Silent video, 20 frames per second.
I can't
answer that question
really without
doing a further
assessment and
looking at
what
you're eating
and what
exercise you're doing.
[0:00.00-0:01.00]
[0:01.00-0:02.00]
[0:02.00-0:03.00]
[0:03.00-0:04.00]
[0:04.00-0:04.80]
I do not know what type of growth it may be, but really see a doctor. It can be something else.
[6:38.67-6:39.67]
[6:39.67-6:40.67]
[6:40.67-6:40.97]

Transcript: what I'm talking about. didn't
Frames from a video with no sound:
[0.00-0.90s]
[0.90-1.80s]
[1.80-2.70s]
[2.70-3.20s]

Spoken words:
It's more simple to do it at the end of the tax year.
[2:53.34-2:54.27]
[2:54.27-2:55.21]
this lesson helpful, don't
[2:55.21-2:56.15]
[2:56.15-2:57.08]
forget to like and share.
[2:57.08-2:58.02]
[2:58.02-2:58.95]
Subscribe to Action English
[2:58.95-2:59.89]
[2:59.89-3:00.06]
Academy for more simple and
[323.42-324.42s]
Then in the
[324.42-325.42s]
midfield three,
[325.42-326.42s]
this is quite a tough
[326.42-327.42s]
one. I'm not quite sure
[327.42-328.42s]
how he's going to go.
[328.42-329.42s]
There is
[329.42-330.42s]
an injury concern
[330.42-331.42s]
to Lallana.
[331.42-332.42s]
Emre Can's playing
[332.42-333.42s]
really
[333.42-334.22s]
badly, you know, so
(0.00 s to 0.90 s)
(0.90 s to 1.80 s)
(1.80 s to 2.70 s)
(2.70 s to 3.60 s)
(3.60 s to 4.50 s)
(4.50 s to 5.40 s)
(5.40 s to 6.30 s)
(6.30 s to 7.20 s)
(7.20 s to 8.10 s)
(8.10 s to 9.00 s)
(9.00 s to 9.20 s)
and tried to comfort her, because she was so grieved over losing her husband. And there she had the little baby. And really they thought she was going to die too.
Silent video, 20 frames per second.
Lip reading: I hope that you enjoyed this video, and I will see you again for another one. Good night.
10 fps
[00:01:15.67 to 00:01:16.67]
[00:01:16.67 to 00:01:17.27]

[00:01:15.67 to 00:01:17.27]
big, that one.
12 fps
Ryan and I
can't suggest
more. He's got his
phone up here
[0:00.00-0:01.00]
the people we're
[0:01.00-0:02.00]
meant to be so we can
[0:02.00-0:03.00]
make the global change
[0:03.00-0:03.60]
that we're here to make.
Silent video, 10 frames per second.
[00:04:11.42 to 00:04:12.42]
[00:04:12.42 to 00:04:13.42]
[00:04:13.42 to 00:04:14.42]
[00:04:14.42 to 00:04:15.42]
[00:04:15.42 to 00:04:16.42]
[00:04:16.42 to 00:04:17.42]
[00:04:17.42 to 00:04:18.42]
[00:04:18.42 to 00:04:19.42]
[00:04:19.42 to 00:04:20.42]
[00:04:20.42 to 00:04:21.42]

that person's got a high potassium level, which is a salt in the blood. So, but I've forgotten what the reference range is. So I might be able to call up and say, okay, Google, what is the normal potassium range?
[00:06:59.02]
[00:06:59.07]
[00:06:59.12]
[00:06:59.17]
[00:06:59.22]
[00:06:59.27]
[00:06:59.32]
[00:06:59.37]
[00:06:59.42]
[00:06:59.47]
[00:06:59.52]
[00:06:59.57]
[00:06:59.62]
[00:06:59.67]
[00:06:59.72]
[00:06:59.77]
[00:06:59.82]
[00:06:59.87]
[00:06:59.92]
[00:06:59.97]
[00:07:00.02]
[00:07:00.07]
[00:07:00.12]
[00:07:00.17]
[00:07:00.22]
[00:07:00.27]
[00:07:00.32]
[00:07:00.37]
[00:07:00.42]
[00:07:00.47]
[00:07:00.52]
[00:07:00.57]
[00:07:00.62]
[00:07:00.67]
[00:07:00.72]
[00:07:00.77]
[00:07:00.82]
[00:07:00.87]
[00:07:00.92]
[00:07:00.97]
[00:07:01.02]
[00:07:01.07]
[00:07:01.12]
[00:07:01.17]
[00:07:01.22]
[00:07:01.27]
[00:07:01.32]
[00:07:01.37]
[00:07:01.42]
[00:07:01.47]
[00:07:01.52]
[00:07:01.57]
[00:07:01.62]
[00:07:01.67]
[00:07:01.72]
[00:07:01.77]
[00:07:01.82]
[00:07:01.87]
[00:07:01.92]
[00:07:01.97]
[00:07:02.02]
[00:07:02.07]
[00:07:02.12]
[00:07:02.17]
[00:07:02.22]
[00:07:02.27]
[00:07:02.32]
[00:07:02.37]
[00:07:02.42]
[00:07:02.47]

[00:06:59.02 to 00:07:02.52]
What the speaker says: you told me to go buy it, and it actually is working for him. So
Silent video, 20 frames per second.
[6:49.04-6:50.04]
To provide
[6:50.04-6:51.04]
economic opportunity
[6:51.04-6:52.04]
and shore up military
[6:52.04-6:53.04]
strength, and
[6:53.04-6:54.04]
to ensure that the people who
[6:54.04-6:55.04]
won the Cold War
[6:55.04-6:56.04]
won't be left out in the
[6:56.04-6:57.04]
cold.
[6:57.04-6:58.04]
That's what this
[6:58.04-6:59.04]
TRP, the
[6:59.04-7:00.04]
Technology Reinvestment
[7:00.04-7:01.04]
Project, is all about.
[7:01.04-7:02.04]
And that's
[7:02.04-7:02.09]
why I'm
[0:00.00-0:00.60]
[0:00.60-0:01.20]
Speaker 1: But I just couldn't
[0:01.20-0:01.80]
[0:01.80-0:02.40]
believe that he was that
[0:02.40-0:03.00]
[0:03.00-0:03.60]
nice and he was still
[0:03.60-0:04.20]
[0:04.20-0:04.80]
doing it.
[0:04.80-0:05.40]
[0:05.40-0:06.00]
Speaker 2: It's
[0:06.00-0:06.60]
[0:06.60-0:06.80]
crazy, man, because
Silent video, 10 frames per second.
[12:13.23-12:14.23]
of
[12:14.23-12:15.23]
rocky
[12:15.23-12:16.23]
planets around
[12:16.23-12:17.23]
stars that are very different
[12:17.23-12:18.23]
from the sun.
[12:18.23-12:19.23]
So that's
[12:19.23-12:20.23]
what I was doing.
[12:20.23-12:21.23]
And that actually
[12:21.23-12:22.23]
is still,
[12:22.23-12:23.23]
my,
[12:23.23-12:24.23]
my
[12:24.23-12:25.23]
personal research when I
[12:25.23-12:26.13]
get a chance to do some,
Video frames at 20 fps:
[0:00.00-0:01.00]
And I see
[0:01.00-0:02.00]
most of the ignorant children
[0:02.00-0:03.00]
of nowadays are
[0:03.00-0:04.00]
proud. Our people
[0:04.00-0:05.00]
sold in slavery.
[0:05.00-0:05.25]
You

- _ABOUT THIS EXERCISE_: Return only the part of the records above that opens with the line containing "[00:07:01.12]" and closes with the line containing "[00:07:02.12]", ends included.

- _ANSWER SECTION_:
[00:07:01.12]
[00:07:01.17]
[00:07:01.22]
[00:07:01.27]
[00:07:01.32]
[00:07:01.37]
[00:07:01.42]
[00:07:01.47]
[00:07:01.52]
[00:07:01.57]
[00:07:01.62]
[00:07:01.67]
[00:07:01.72]
[00:07:01.77]
[00:07:01.82]
[00:07:01.87]
[00:07:01.92]
[00:07:01.97]
[00:07:02.02]
[00:07:02.07]
[00:07:02.12]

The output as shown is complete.